Y MADRE DE LA IGLESIA: La bienaventurada Virgen María es Madre de la Iglesia, porque en virtud del Espíritu continúa generando al cuerpo místico de Cristo (la Iglesia) y cada creyente. Nos dice sobre esto el Concilio: “Esta maternidad de María en la economía de la gracia perdura sin cesar […] hasta la realización plena y definitiva de todos los escogidos” (LG 62).

La Virgen con su maternidad divina se ha convertido en Madre de la humanidad. Cuando María concibe y da a luz a Jesucristo por virtud del Espíritu, con Él y en Él concibe y genera a todos los hombres que vendrán, porque Cristo desde el primer momento está destinado a ser la cabeza del cuerpo de la Iglesia (cf. Col 1,18), lo que se conseguirá totalmente después de la resurrección y de pentecostés.

Sea como fuere, en el origen de la maternidad universal de María, está siempre presente el Espíritu.

7.- EN LA PASCUA: Así la fe de María sostuvo la de los discípulos hasta el encuentro con el Señor resucitado, y siguió acompañándolos también tras su ascensión al cielo, a la espera del bautismo «en el Espíritu Santo» (cf.
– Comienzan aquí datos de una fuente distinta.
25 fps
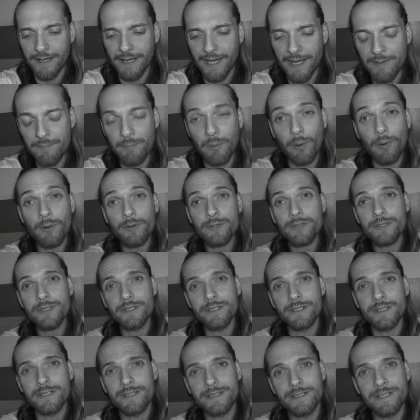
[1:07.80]
I
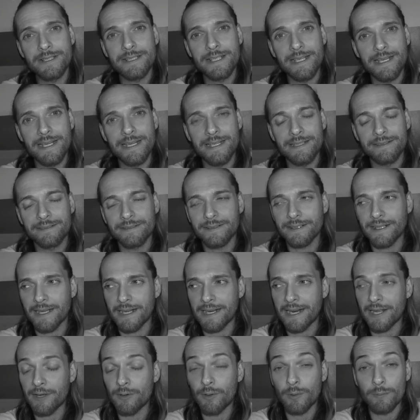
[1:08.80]
posted today
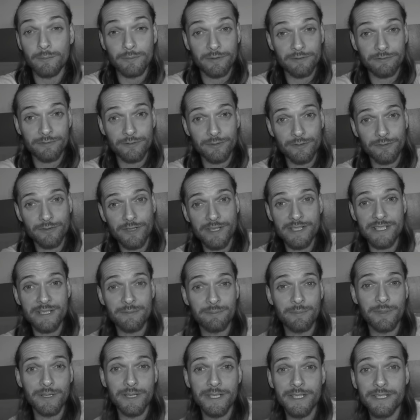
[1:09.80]
and I opened a
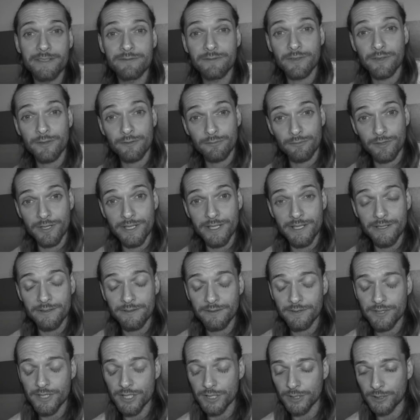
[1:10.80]
fundraising page for three
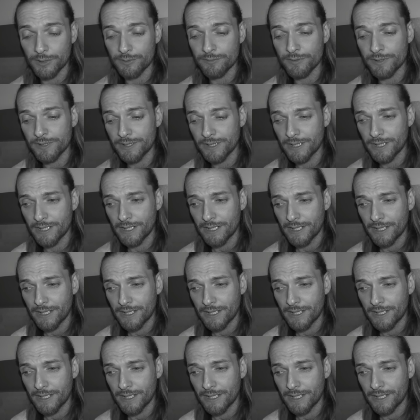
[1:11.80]
children,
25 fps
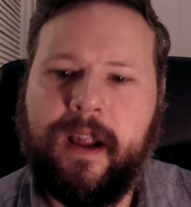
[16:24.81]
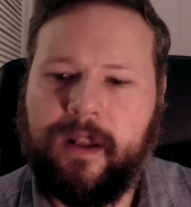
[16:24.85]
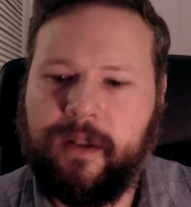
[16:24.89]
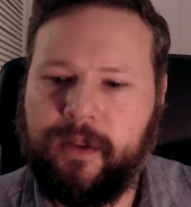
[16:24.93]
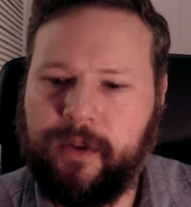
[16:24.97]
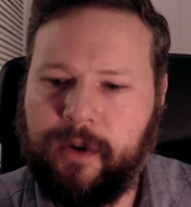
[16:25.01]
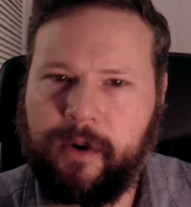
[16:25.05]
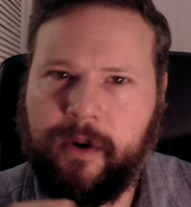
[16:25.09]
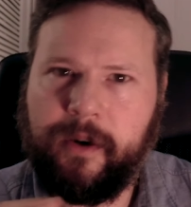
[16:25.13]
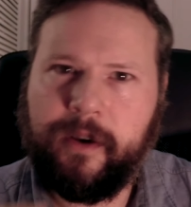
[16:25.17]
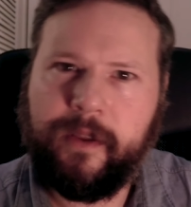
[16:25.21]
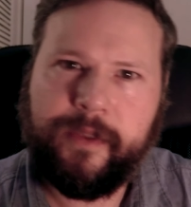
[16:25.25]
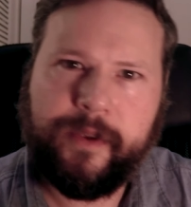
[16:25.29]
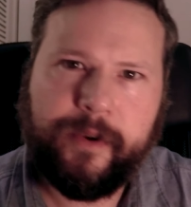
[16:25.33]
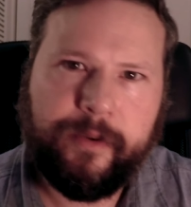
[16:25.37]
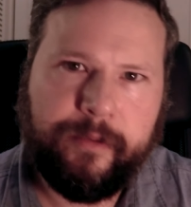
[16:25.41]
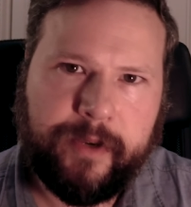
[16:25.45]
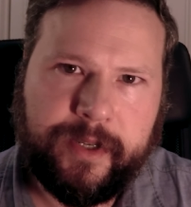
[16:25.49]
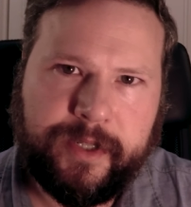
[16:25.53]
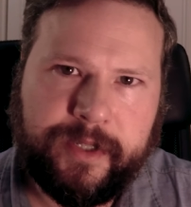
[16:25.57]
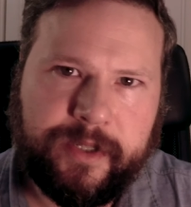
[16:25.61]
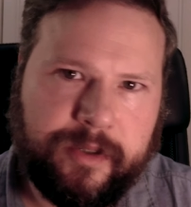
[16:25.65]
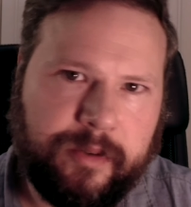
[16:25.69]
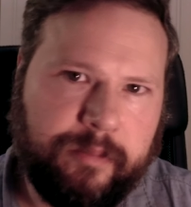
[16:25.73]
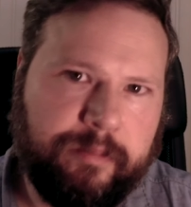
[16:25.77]
Learning the
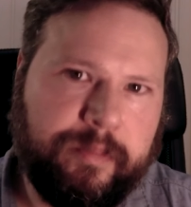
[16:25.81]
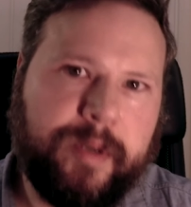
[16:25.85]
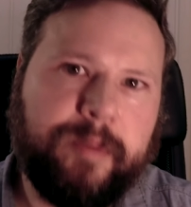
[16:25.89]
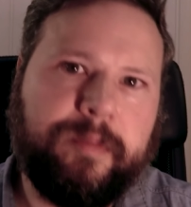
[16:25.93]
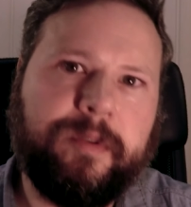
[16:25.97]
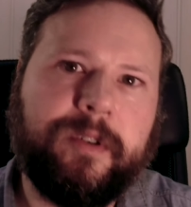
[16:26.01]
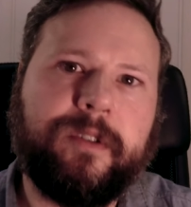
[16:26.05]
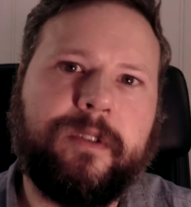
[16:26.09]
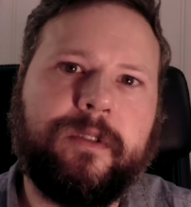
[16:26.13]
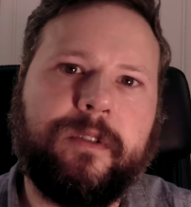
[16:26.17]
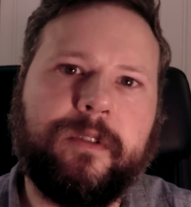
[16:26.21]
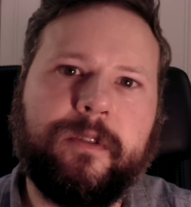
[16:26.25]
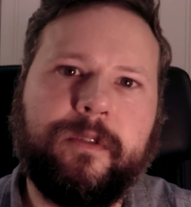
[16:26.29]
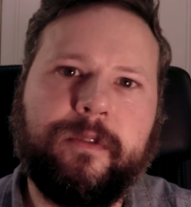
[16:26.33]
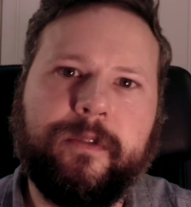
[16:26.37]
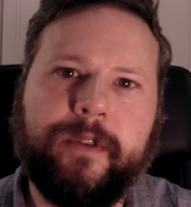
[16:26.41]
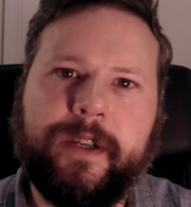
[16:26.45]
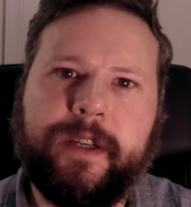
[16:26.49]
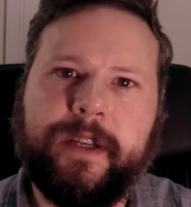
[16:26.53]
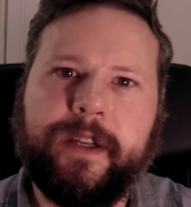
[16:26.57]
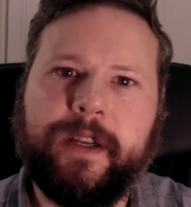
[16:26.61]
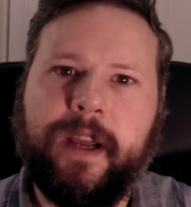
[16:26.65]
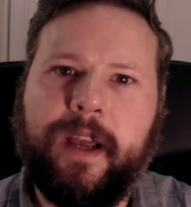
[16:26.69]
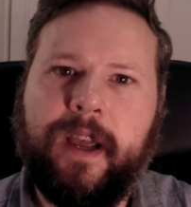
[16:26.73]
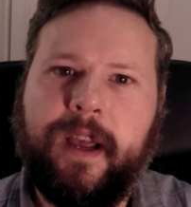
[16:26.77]
original biblical
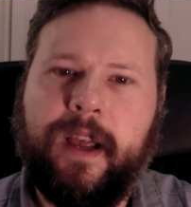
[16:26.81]
Greek,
Hch 1, 5).

8.- EN PENTECOSTÉS: En Pentecostés, la Virgen Madre aparece nuevamente como Esposa del Espíritu para ejercer una maternidad universal respecto a cuantos son engendrados por Dios mediante la fe en Cristo.

María pedía con sus oraciones el don del Espíritu, que en la anunciación la había cubierto con su sombra (LG 59). Y, al recibirlo, tuvo un crecimiento de gracia, y un desarrollo de las virtudes infusas y de los dones del Espíritu Santo. Recibió todavía más perfección sobrenatural.

9.- EN LA ASUNCIÓN AL CIELO EN CUERPO Y ALMA: En el misterio de la glorificación-asunción de la Santísima Virgen María resalta con desbordante claridad la acción del Espíritu Santo: Él es la causa primera de la resurrección de Cristo y lo será de la futura resurrección final de los muertos, y también de la glorificación y asunción de María, que participa ya perfecta y plenamente de la gloria del resucitado, como primicia de la Iglesia. María ha sido glorificada ya “como corresponde a la acción del Espíritu Santo” (2 Cor 3,18), asunta al cielo en cuerpo y alma y coronada como Reina y Señora de la entera Creación.

La Virgen María, completamente llena y transformada por el Espíritu, es «redimida» de modo singular de la corrupción corporal y “asunta” al cielo (cf. LG 59). María por su excelsa santidad y por la radical transformación realizada por la presencia del Espíritu, ya en su vida tuvo un “cuerpo espiritualizado”, es decir, transformado por el Espíritu. Estaba totalmente compenetrada con aquel que es Señor y da la vida, que poseía ya en sí la fuente de la vida inmortal. La Virgen poseía aquella vida “en el Espíritu” ya cuando vivía en este mundo, pero de forma oculta. Y, cuando se terminó su existencia terrenal, la inmortalidad brilló en ella como sucedió con Cristo después de su muerte. La asunción de María a los cielos es el resultado definitivo de su “espiritualización”.